Success in business is looking at what will be needed and getting it to a customer to improve his market position before anyone else can, Terry Churcher, President of Murata Europe, told EW at Electronica.
“A certain proportion of the time of our engineers is spent in free-thinking,” said Churcher, “those free thoughts go to a special department – we have three people at our European HQ in Amsterdam who do nothing but present these ideas to customers to see if they could be useful to them.”
About 10-20% of the engineers’ ideas translate into products, he said.
One of them was for an RFID IC to go inside mobile phones which will tell a mobile phone company’s repair shop whether that phone is a counterfeit or not.
“When mobile phones go for repair they have to be opened up and when they open them they find that a large proportion are counterfeit,” said Churcher, “with the chip inside there’s no need to open them up.”
Murata has developed capacitive charging for a pad which can charge mobile devices of all kinds. The company is trying to persuade car companies, restaurants etc to incorporate these pads in their infrastructure so that people using mobile devices in their cars or restaurants can charge their devices as they drive or eat.

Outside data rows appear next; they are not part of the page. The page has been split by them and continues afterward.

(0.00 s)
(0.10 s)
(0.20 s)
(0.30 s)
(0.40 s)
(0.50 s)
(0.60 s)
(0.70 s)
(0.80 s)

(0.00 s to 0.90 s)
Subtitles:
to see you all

Capacitive wireless charging doesn’t result in the heat or EMI of inductive wireless charging, said Churcher.
In order to ensure it has the best means for turning ideas into products, Murata manufactures all its own products, makes all its own materials, develops its own process technologies and, mostly, makes its own production machinery.
The strategy has kept Murata growing at 6-7% CAGR for over 30 years to where it is a $7.5bn business today.